Come leggere il rapporto degli 007 Usa sulla morte di Khashoggi e il coinvolgimento del principe saudita Bin Salman? Risponde il generale Carlo Jean

“Un modo per riequilibrare i rapporti tra Stati Uniti e Arabia Saudita, troppo sbilanciatisi verso Riad nell’era di Donald Trump, ma anche per facilitare il dialogo che Joe Biden vuole riaprire con l’Iran sull’accordo nucleare”. Così il generale Carlo Jean definisce, conversando con Formiche.net, la pubblicazione dell’atteso rapporto dell’intelligence statunitense sul coinvolgimento del principe ereditario saudita Mohammad Bin Salman nell’omicidio del giornalista Jamal Khashoggi.

Il generale Jean sottolinea come durante i quattro anni di Trump alla Casa Bianca — culminati negli Accordi di Abramo con Israele e i Paesi sunniti — l’Iran sia rimasto isolato nella regione.
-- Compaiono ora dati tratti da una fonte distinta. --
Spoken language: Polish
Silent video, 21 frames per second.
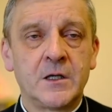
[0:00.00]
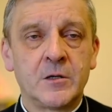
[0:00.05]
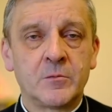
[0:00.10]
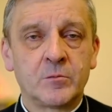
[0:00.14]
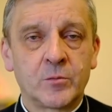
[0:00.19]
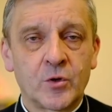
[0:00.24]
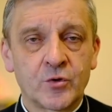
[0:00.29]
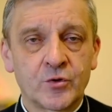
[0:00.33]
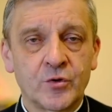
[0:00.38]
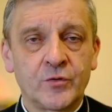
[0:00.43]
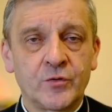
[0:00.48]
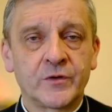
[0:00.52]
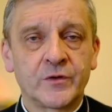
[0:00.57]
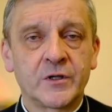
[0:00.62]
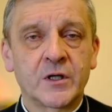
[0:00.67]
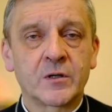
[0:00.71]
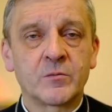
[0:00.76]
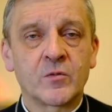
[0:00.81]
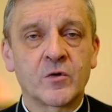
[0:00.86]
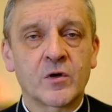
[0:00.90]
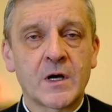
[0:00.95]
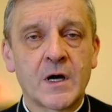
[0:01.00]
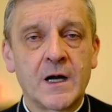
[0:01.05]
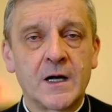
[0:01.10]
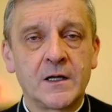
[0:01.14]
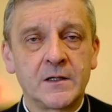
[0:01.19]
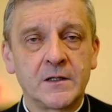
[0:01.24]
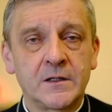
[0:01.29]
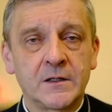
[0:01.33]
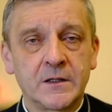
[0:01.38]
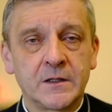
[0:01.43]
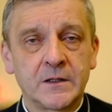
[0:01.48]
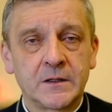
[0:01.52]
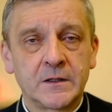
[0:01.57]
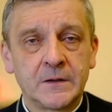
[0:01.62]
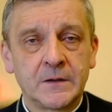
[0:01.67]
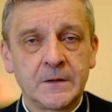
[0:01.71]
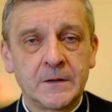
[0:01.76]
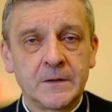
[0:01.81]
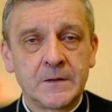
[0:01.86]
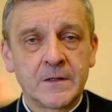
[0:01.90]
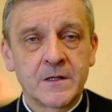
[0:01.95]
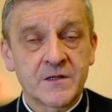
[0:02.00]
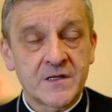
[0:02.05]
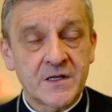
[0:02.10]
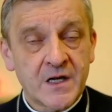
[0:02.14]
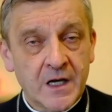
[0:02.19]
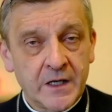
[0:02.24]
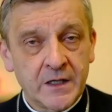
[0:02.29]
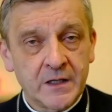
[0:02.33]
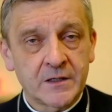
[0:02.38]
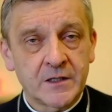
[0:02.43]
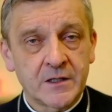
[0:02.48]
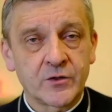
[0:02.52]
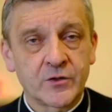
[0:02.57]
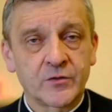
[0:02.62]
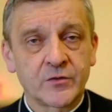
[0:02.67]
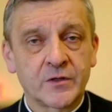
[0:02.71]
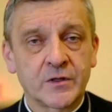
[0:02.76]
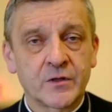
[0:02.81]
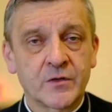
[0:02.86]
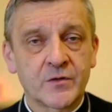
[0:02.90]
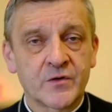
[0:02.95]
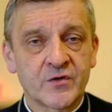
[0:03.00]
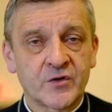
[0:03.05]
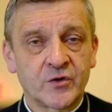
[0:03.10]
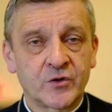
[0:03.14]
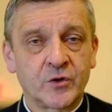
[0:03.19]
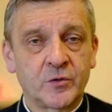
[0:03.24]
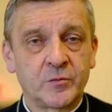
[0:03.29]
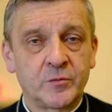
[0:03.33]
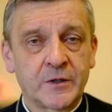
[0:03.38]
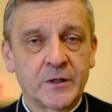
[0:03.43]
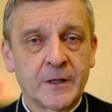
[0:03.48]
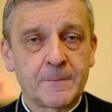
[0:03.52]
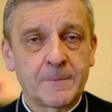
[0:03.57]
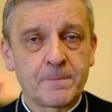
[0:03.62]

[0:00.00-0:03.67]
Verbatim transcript: porządek moralny, zachętę do tego, co dobre.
Il tentativo della nuova amministrazione a Washington “è coinvolgere nuovamente Teheran e raggiungere un’intesa che includa anche il programma missilistico”. “È un dialogo che si trascinerà molto molto a lungo e che ha poco a che fare con le elezioni iraniane” in agenda a metà giugno, continua. La chiusura di un nuovo accordo prima del voto non sembra quindi una priorità per Teheran, neanche per l’esecutivo uscente di Hassan Rouhani che potrebbe voler ottenere un successo diplomatico a uso elettorale. “Non dimentichiamo”, evidenzia Jean, “che il patriottismo in Iran è molto molto forte e il ricordo di quanto fatto da Stati Uniti e Regno Unito ai tempi di Mohammad Mossadeq brucia ancora fortemente nell’immaginario collettivo del Paese. Lo stesso dicasi assieme per il supporto statunitense all’Iraq negli anni Ottanta”. È indubbio però, aggiunge, che “questa mossa statunitense può essere funzionale anche a riprendere il dialogo con gli elementi moderati” a Teheran dopo l’allontanamento durante l’era Trump.
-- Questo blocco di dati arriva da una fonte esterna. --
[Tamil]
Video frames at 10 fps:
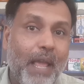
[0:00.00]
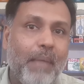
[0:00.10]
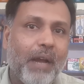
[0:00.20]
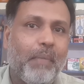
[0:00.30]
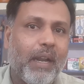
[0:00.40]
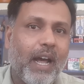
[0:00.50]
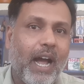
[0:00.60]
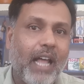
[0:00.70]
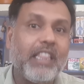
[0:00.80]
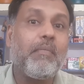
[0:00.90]
பிளே பேக் பண்ணலாம்
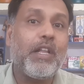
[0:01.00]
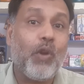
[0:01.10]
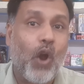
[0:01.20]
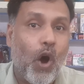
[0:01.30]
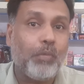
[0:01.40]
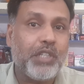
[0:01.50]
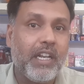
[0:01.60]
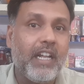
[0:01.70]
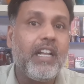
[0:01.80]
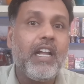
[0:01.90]
அந்த மாதிரி ஒரு
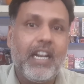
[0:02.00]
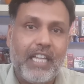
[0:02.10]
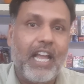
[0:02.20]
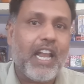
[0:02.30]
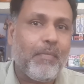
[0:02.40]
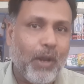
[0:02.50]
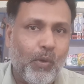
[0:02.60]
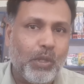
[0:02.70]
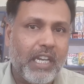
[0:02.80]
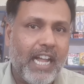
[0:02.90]
ஆப்ஷனை
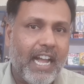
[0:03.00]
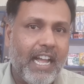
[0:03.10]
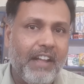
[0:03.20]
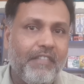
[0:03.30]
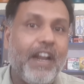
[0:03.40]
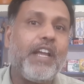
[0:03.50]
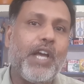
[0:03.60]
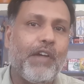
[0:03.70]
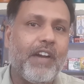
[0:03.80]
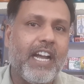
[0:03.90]
டெலகிராமில் கொடுத்துருக்காங்க
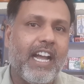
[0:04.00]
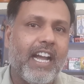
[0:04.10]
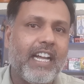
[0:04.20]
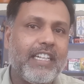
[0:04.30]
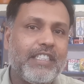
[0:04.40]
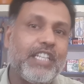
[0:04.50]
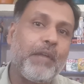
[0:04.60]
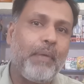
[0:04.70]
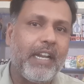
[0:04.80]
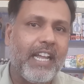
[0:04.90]
வேணுங்கிறவங்க
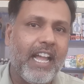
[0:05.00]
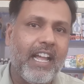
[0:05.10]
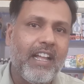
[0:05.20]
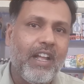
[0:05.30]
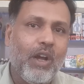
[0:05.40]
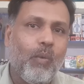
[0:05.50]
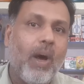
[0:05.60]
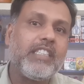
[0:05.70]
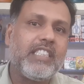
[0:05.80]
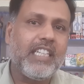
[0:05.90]
செக் பண்ணுங்க
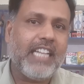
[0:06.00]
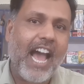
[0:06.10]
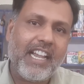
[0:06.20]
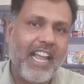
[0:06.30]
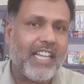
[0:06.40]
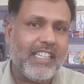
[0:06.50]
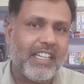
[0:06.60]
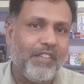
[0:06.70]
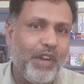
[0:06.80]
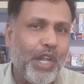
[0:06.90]
ஒன்ஸ் யார்ட்டையாவது
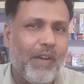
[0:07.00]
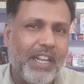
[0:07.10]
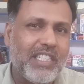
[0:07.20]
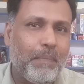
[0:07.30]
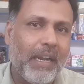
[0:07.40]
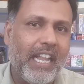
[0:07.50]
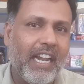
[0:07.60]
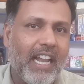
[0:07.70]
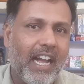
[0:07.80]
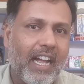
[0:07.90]
வீடியோவை ரிசீவ்
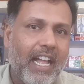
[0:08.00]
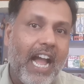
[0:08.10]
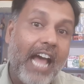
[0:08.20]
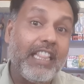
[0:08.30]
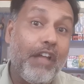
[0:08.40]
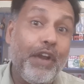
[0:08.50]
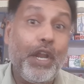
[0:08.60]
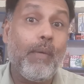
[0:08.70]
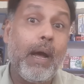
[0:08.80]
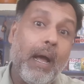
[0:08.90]
பண்ணீங்கன்னா அந்த
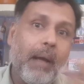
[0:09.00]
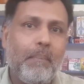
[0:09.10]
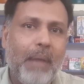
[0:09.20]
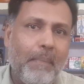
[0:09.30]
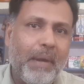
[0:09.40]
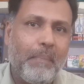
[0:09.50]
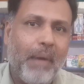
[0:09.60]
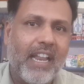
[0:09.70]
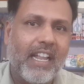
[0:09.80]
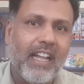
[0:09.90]
வீடியோவை ப்ளே பண்ணி
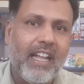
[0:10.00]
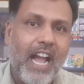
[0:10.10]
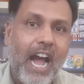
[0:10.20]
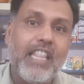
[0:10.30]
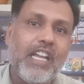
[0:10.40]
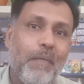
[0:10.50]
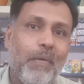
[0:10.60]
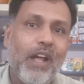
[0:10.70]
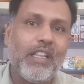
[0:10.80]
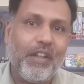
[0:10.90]
பாருங்க
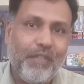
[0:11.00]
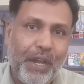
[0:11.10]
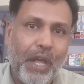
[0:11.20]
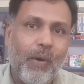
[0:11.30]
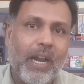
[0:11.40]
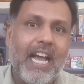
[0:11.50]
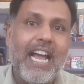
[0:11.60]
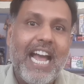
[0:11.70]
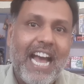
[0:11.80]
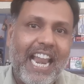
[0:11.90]
அதுக்கப்புறம் அந்த வீடியோவோட
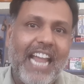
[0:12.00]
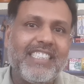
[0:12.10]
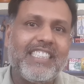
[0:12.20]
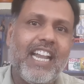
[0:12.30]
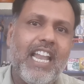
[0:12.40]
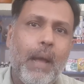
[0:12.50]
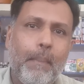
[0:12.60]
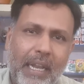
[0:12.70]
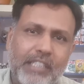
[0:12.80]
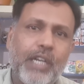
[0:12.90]
ரைட் சைடில்
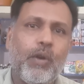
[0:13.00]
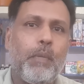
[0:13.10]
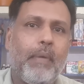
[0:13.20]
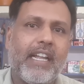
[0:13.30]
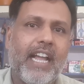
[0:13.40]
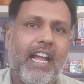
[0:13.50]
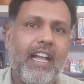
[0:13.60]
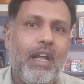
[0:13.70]
ப்ரெசன்ட் ஹோல்ட் பண்ணுங்க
Per l’Unione europea, invece, il caso Khashoggi/Bin Salman ha “un’importanza assai relativa”, sostiene Jean. “A differenza degli Stati Uniti che credono nei diritti umani, in Europa vige da sempre la ragione di Stato. E l’abbiamo visto anche recentemente nel caso dell’accordo sugli investimenti con la Cina o in quello del rifiuto della Germania di discutere del gasdotto russo Nord Stream 2”.

Ciò si interseca con un altro discorso che tiene banco sulle due sponde dell’Atlantico: il progetto di Biden di un “forum delle democrazie”, che però, come spiegato anche recentemente su Formiche.net, trova i Paesi europei piuttosto restii, spaventati dal rischio di un’escalation con la Cina. “Gli Stati Uniti hanno visione strategica unitaria dei loro rapporti con altri Paesi”, ribadisce Jean. “Noi europei trattiamo rapporti in maniera separata: il lato economico da una parte, quello strategico all’altra. E ciò creerà inevitabilmente problemi transatlantici”.
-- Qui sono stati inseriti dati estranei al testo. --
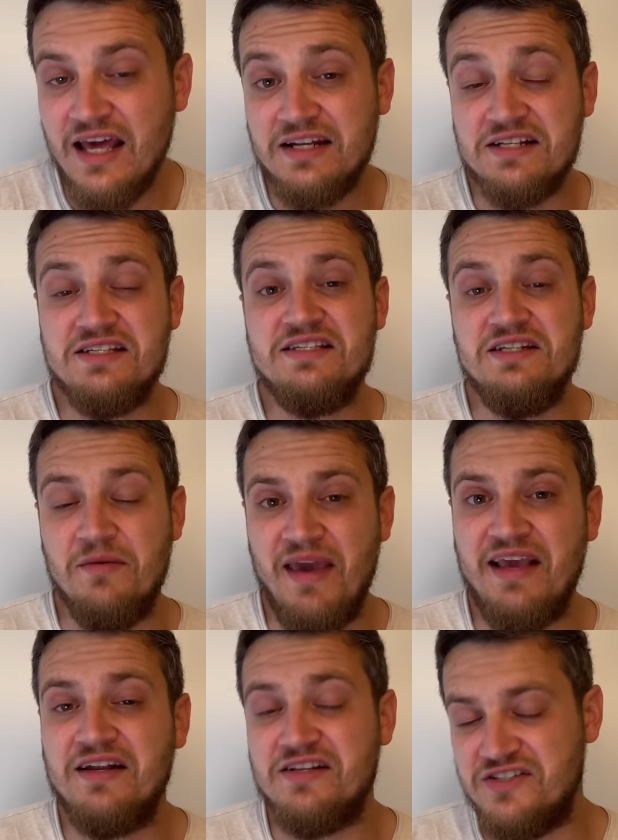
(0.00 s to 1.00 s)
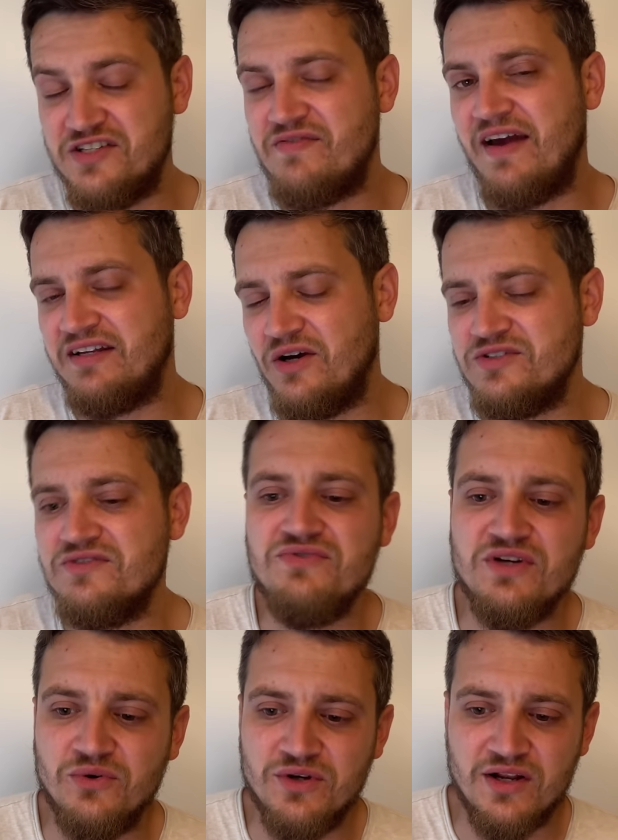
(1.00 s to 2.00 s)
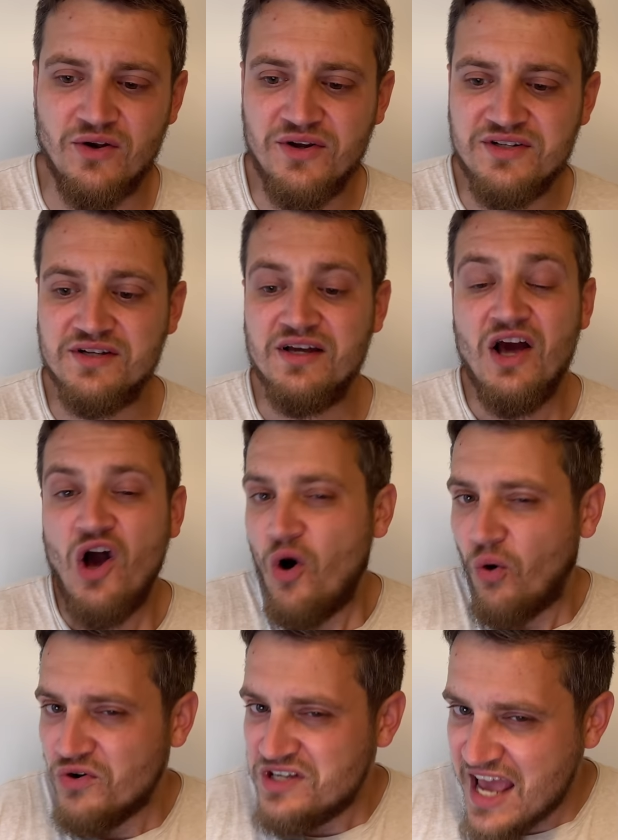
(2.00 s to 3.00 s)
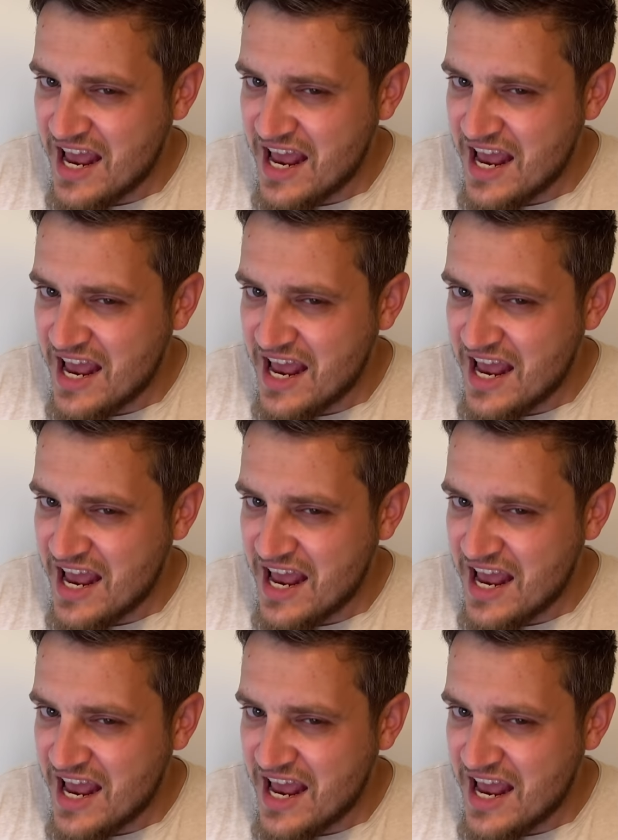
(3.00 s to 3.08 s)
Das ist eine Menge, das sind 2400 Leute und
Problemi a cui su intrecciano alcuni interrogativi che ormai tengono banco da mesi nel dibattito tra le due sponde dell’Atlantico: che cosa significa l’autonomia strategica invocata dalla Commissione europea? A che cosa serve? A rafforzare i legami con gli Stati Uniti o per diminuire l’importanza dello storico alleato? La strada, secondo Jean, è quella tracciata dal presidente francese Emmanuel Macron: “Serve aprire alla Russia, che è indebolita e teme l’avanzata cinese, per diminuire l’importanza della Nato sul fronte orientale dopo che gli Stati Uniti già su altri (come Libia, Turchia e Medio Oriente in generale) si sono staccati dai tempi di Barack Obama”. Tradotto: gli europei devono impegnarsi di più nella loro difesa per lasciare che gli Stati Uniti possano concentrare forze e risorse su altri quadranti. A partire dall’Indo-pacifico.